The challenge to survive in such a barren land has created tribes like the Mukubal. Nomadic cattle herders, they are tall, strong, and proud; warriors ready to defend their cattle. Living isolated from the cities they have remained virtually illiterate, and almost totally untouched by Christianity.
Sebastiaõ first heard of the Mukubal in 1997 when he was working with a Youth With A Mission team amongst another of Angola’s unreached tribes. He started to research the need two years later, and discovered that a group of some 20,000 Mukubais people lived in an area west of the city of Lubango. No other missionaries were working amongst them, and there were no known Christian believers. The few churches that had tried working in the area found the Mukubal totally resistant.
It took three years for Sebastiaõ to get permission from government and local officials to move into the area. It took him even longer to win the trust of the Mukubal themselves. Seeing the pride they had in their language and unique culture, Sebastiaõ spent another four years as a learner. Living on his own on the edge of their territory he dedicated himself to study. Slowly, over time, he learned the language and earned their trust. People invited him to their gatherings, and he began to understand their animist worldview and many rituals.
One year ago Sebastiaõ married Kami, another Angolan YWAMer. Now they are a team of two, and have begun using chronological bible storytelling to introduce Jesus amongst the Mukubal. The Mukubal live in family clusters, with several small grass or mud huts built inside a kraal, with a thorny fence keeping wild animals away from their cattle. Several times a week Sebastiaõ visits different kraals, sitting with each family, telling stories, and using visual story boards.
People are becoming increasingly interested in Sebastiaõ’s teaching, and whole family clans sit together openly discussing his beliefs. As less than 1% of the people are literate there is a strong felt need to learn to read. Sebastiaõ and Kami have begun to work alongside some Mukubal children, who have started attending a school in the local town. In other parts of Angola literacy work and education has provided an entry point for the gospel, along with health care.

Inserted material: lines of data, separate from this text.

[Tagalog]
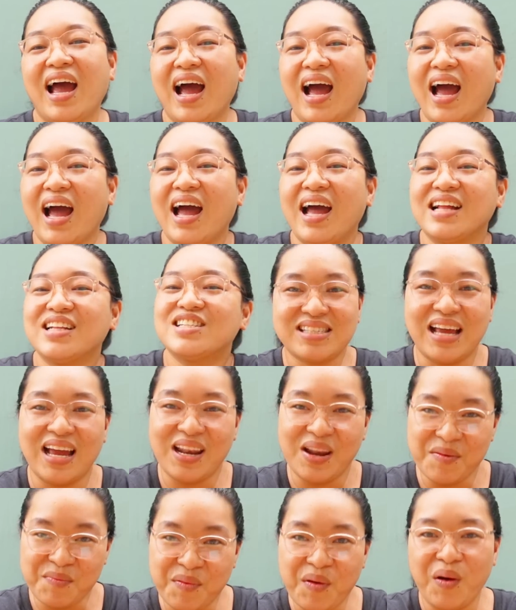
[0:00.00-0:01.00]
At
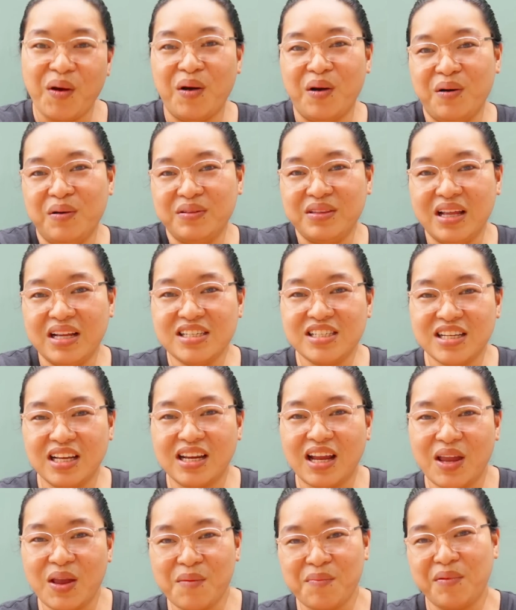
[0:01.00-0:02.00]
sana po,
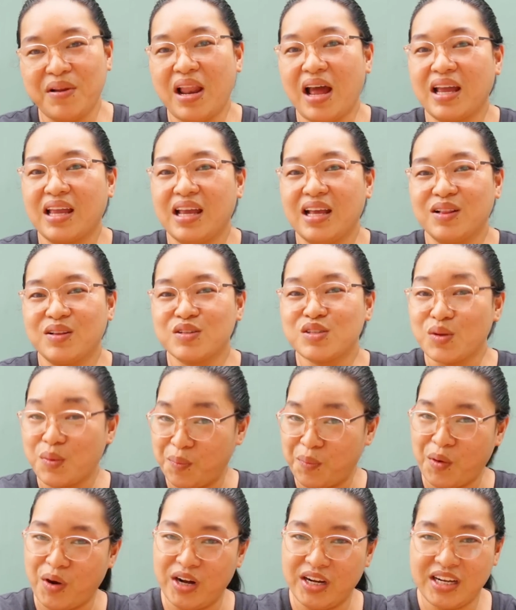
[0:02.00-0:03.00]
nandyan kayo palagi to
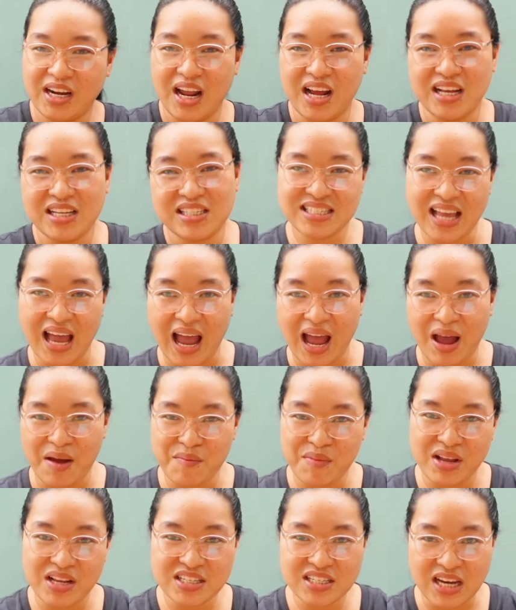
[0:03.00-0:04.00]
support us ah, sa
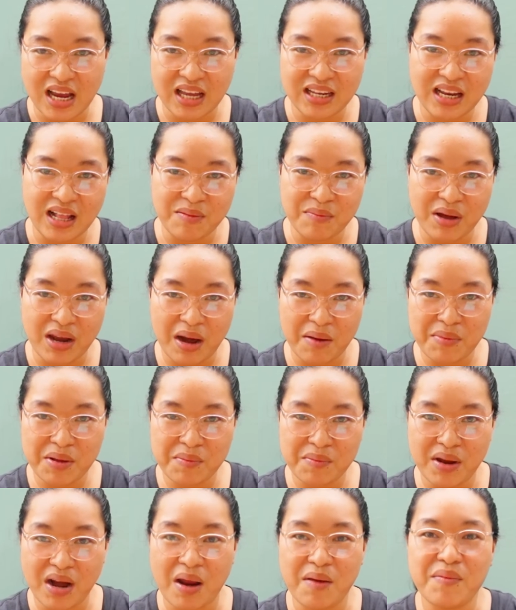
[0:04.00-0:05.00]
aming channel.
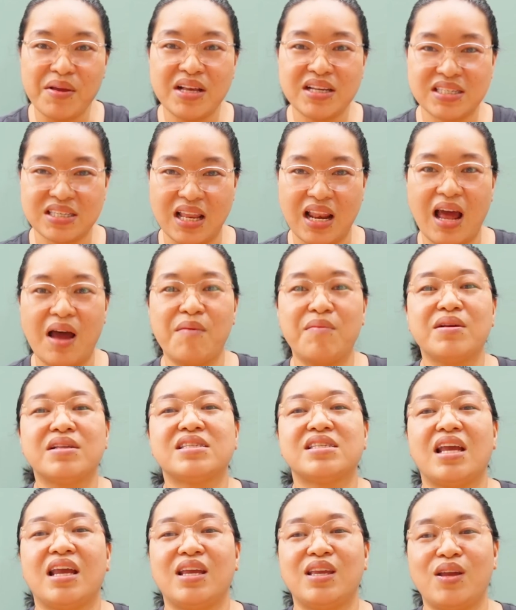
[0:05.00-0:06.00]
Maraming maraming salamat
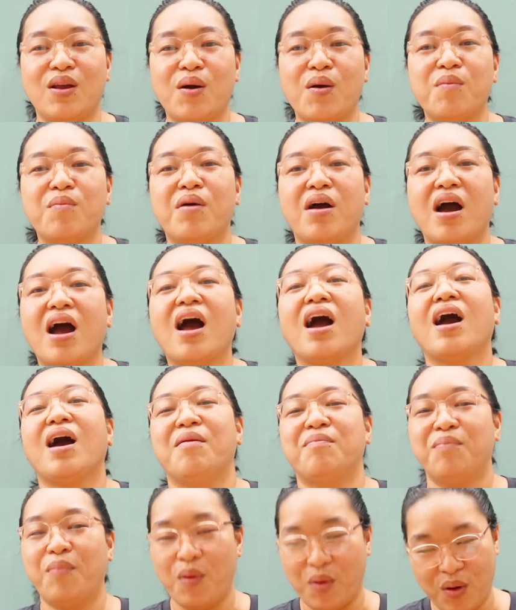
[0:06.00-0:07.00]
sa inyo mga
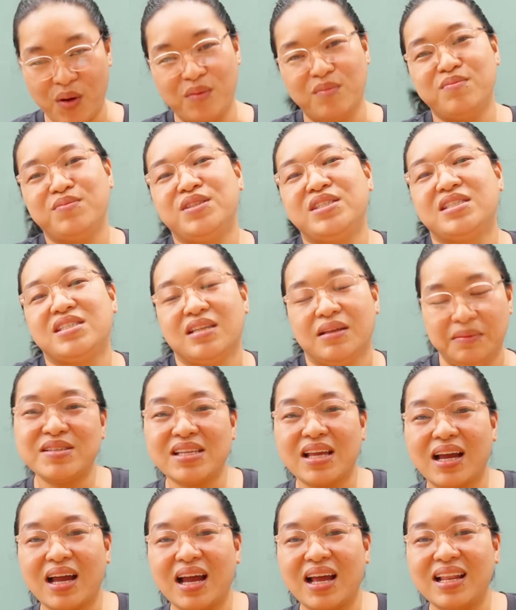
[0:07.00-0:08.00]
kapobs.
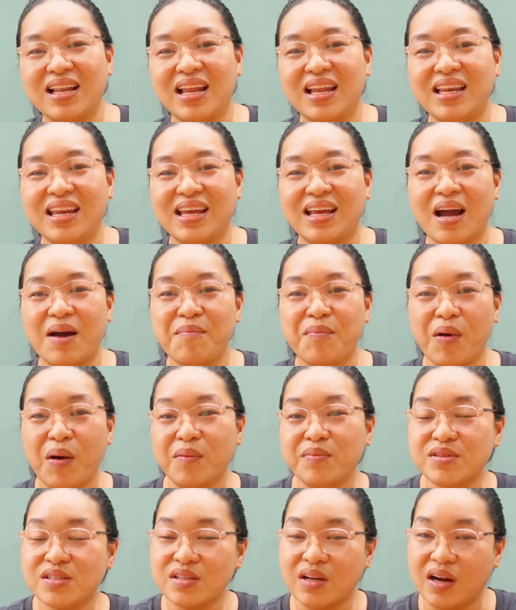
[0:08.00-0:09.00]
Sa ngalan ni
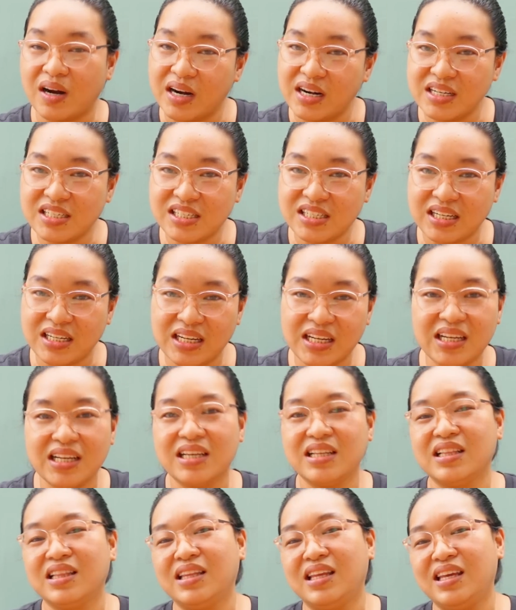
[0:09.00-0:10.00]
Kapobs Archie,
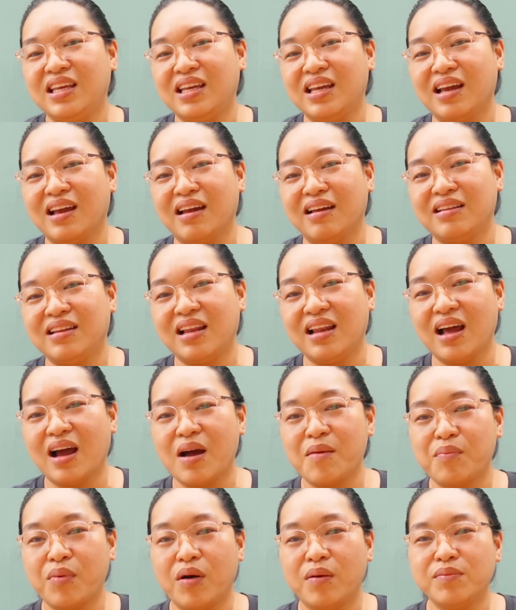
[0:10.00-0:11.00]
ni, uh, nila
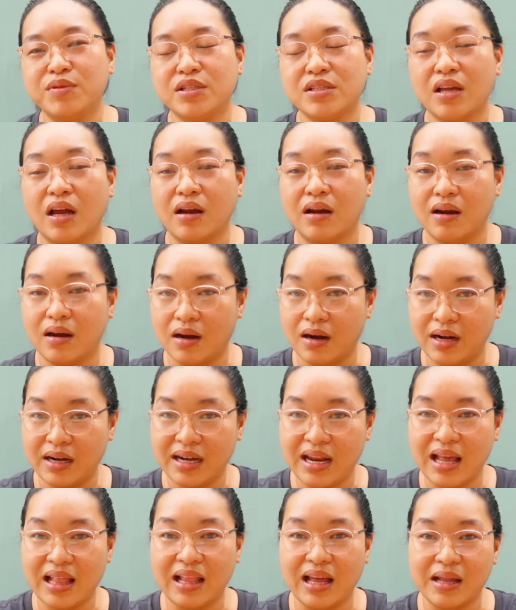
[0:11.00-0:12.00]
Kapobs
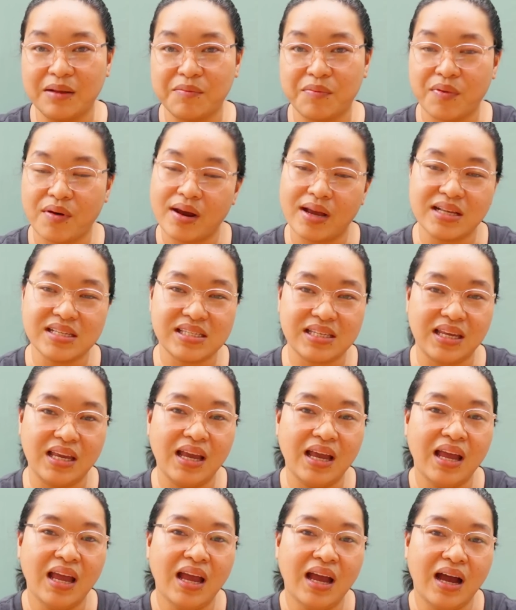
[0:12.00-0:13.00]
Arnel at
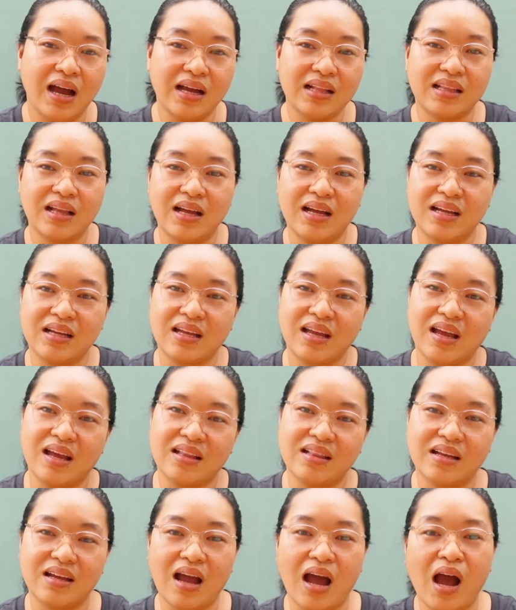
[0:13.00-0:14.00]
Pressy. At ang
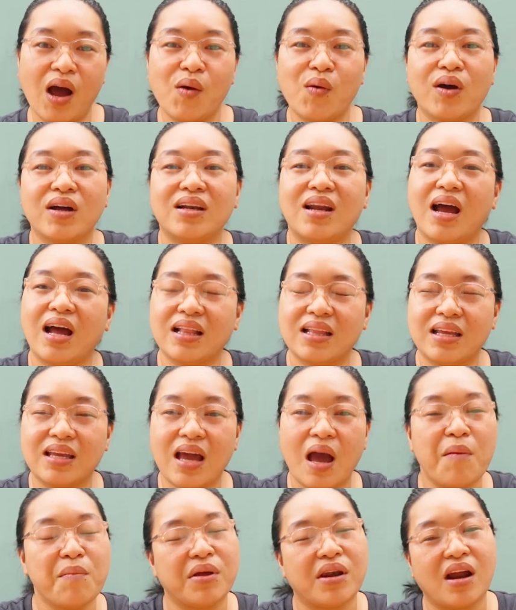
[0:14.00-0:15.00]
uh, tagahawak ng ating
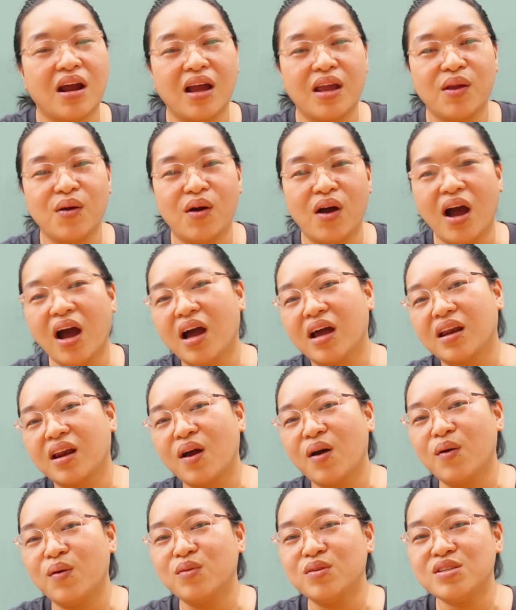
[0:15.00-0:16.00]
camera ngayong
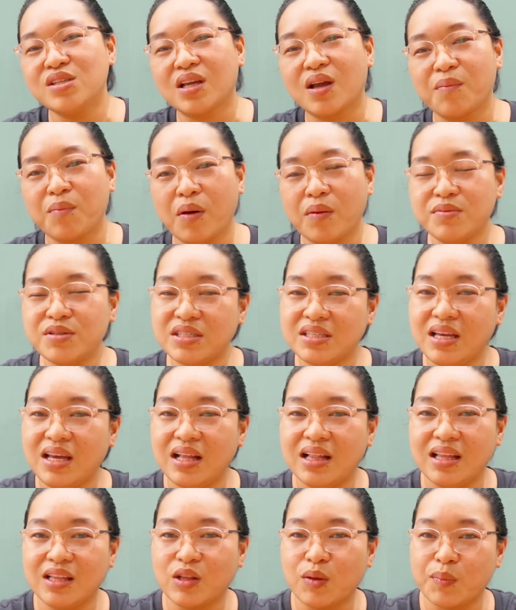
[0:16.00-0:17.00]
araw, si Kapobs
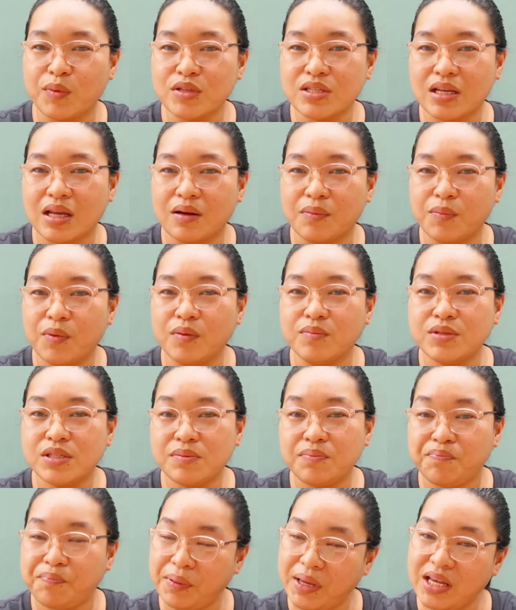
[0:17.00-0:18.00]
Neil. Ito po si
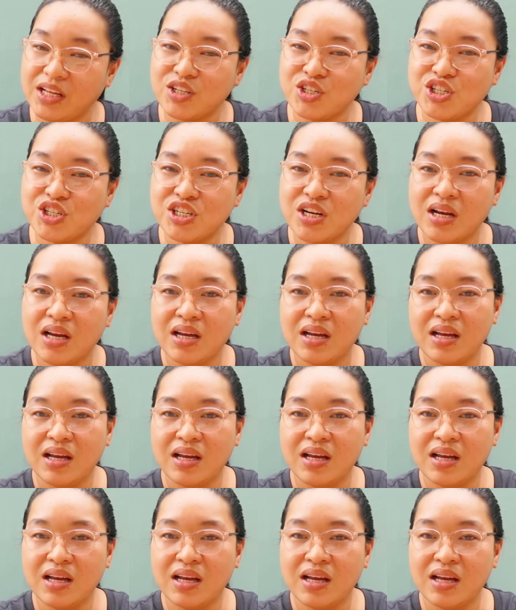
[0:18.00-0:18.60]
Kapobs Peach.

The language remains unwritten, and Sebastiaõ hopes that as his team grows, a script will be created. For the last decade Sebastiaõ has been a pioneer, surviving in a tough environment, living as a learner, winning the trust of the people. A Mukubal man recently told him, “ we have seen changes since you came here. Now there is less violence because of your presence. It would be wonderful to have other people like you here.”
A small number have responded to his message and Sebastiaõ has found an openness to discuss and learn. He says that, “the door is now open door into the Mukubal people”. Sebastiaõ hopes that partnerships will develop with other missions, like Wycliffe International, so that specialists can begin work on Bible translation. He hopes too that as people hear his story they will be drawn to pray for the Mukubal people.
In the dry season the few streams quickly run dry. Each day people dig down into the river sand in search of water. The holes grow steadily deeper as drought continues. Sebastiaõ sees a parallel with the Mukubal themselves. “People here have been thirsty for water, I realized that there is also a spiritual drought in their lives. People are thirsty for God’s Word. The answer is the same. We need to dig to bring water to them. When I first met Mukubal people years ago I prayed for them, but God told me I was to be the answer. It has been very difficult, and I was always making excuses, but God said ‘Go!’”
Sebastiaõ and Kami are determined to continue living in this remote location until a Church is established among the Mukubal people. They need others to help them, citing the words of Jesus that, “the harvest is great but the workers are few.”